**Exercise requirements:** Images are to be skipped; everything else in the records must be repeated exactly.

**Study material:**
★ ★ ★ ★ ★ ★ ★

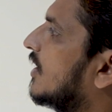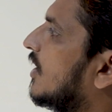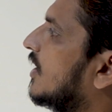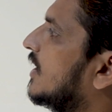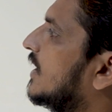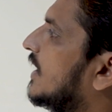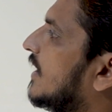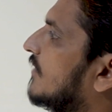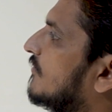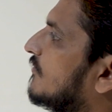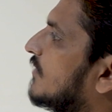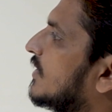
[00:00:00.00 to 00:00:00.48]

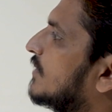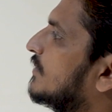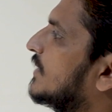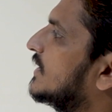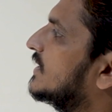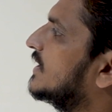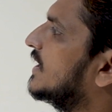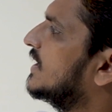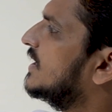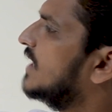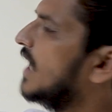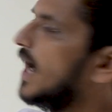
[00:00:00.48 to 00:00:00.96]
call M1
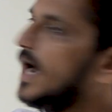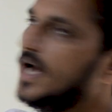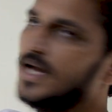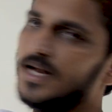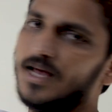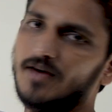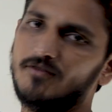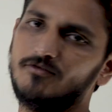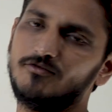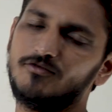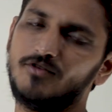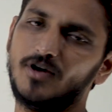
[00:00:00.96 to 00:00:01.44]
method
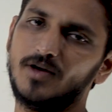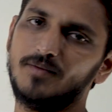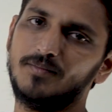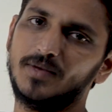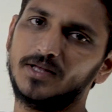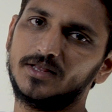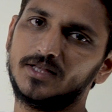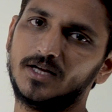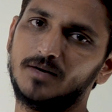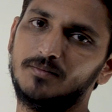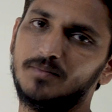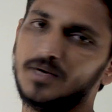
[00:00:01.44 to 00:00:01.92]
and M5
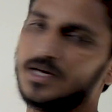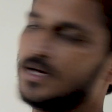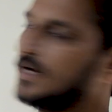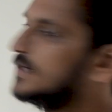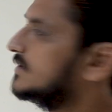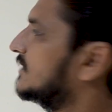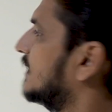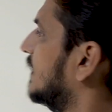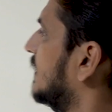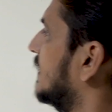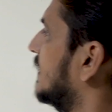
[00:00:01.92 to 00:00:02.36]
method, because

★ ★ ★ ★ ★ ★ ★

**Completed task:**
[00:00:00.00 to 00:00:00.48]

[00:00:00.48 to 00:00:00.96]
call M1
[00:00:00.96 to 00:00:01.44]
method
[00:00:01.44 to 00:00:01.92]
and M5
[00:00:01.92 to 00:00:02.36]
method, because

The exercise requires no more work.